Literature triage pipeline
Hybrid retrieval and rerank over a multi-million document corpus with freshness-aware caching and reproducible eval on held-out queries.
- Public research lab
- Retrieval & eval
- 8 weeks
- Retrieval
- Rerank
- Eval suite
- Caching
Best fit when.
- 01Researchers or auditors need to replay any query against a corpus snapshot and get the same answer.
- 02Your corpus has parts that update daily and parts that are effectively frozen — one re-index policy is wasteful.
- 03Users will not trust a ranking they cannot inspect score by score.
What was happening.
A research lab needed a triage layer over a large literature corpus — researchers asking questions in their own language and getting a ranked, traceable shortlist back. Existing internal tooling was a thin wrapper over a single embedding index that drifted out of date and gave researchers no way to reason about why a result surfaced.
What we were holding to.
- The lab had a strict reproducibility bar: every query had to be replayable with the same answer for the same corpus snapshot.
- Some sub-corpora updated daily; others were effectively frozen.
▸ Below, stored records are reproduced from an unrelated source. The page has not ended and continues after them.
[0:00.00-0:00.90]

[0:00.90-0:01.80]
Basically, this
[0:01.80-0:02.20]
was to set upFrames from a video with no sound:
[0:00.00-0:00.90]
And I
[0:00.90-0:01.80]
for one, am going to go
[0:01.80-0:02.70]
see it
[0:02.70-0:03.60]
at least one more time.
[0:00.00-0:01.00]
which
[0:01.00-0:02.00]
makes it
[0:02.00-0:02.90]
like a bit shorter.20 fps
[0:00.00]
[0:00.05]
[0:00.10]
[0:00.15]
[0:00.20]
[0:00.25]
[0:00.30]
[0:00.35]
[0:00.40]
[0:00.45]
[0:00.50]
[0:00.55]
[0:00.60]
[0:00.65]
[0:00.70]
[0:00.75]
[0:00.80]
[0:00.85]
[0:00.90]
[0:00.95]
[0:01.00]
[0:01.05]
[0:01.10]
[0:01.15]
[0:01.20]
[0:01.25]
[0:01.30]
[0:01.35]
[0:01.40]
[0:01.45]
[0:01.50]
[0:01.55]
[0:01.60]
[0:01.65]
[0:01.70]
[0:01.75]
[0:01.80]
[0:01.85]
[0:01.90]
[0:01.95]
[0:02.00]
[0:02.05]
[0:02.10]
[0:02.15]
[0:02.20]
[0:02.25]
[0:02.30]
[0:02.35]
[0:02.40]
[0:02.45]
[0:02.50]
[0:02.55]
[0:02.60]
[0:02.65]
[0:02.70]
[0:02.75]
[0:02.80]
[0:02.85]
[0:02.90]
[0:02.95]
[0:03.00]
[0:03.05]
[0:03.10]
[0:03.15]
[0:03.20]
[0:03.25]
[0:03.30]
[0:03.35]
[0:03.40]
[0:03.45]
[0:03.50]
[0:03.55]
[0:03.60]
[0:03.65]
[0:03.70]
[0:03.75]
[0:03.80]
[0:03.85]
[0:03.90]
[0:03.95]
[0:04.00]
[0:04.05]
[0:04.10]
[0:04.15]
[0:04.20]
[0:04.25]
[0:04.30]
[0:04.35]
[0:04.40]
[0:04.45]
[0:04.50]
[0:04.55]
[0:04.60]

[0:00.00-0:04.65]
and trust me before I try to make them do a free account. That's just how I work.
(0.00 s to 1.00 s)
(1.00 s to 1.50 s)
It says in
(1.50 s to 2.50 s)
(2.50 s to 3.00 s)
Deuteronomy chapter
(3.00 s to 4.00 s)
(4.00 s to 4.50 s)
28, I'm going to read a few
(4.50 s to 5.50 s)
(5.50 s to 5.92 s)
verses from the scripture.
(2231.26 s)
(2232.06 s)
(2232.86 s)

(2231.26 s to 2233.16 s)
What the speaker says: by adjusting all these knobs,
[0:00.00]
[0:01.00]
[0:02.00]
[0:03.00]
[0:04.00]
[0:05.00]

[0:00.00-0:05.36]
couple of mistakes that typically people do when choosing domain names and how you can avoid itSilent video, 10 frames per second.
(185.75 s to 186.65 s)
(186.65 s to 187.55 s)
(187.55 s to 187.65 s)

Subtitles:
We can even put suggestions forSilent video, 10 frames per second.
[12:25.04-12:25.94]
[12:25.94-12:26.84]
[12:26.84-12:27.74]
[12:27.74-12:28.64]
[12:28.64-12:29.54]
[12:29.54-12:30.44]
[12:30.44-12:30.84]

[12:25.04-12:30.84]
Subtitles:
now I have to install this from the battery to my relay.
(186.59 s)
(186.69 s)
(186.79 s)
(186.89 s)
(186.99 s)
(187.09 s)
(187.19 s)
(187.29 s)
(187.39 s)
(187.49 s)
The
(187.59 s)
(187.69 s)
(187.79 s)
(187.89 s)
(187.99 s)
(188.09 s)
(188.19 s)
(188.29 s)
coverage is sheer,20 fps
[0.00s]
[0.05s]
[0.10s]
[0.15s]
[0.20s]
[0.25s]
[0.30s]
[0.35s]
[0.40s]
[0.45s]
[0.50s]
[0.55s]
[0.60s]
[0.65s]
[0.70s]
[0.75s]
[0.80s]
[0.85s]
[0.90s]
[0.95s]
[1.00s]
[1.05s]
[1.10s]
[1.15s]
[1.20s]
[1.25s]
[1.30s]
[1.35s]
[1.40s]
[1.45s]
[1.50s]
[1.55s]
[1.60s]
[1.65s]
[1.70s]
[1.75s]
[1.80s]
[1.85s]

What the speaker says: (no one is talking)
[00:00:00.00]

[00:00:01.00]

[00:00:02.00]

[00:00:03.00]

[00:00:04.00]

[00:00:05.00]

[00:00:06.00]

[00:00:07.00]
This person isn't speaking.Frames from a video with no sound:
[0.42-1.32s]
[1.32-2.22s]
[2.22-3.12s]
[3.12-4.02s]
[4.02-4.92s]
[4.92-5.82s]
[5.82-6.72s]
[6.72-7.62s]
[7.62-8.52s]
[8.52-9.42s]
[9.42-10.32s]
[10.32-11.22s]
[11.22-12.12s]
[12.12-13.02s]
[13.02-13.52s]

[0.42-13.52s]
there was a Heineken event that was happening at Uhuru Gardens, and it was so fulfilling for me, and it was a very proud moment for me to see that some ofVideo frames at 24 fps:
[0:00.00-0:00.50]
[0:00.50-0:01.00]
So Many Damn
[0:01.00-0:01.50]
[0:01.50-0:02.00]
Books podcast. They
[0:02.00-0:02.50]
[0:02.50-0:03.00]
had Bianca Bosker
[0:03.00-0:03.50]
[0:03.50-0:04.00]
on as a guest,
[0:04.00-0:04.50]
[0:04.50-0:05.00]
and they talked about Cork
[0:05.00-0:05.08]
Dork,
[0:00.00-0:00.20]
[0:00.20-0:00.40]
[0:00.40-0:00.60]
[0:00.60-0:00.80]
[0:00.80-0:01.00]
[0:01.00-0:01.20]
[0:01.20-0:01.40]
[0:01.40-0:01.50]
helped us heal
One blanket re-index policy would have been wasteful.
- Researchers needed to understand the ranking, not just trust it.
How we built it.
Hybrid retrieval, then rerank
We combined a sparse lexical index with a dense embedding index, then reranked the top candidates with a cross-encoder. Each stage exposed its score so researchers could see how a result moved through the pipeline.
Freshness-aware index policy
Sub-corpora declared their update cadence. The indexing layer respected that declaration — daily incremental for fast-moving sub-corpora, snapshot-pinned for archival material. Re-index cost dropped sharply without losing freshness where it mattered.
An eval suite the lab could extend
We seeded a held-out query set with researcher-labelled relevance judgements. The eval suite ran on every retrieval-stack change, gating merges. The lab continues to extend the suite — it is a living artifact, not a launch deliverable.
What we left with the client.
- Hybrid retrieval + rerank stack with documented score semantics.
- Freshness-aware indexing policy with per-sub-corpus configuration.
- Reproducible eval suite tied to corpus snapshots, runnable from a single command.
- Maintenance runbook covering index rebuilds, eval drift, and snapshot rotation.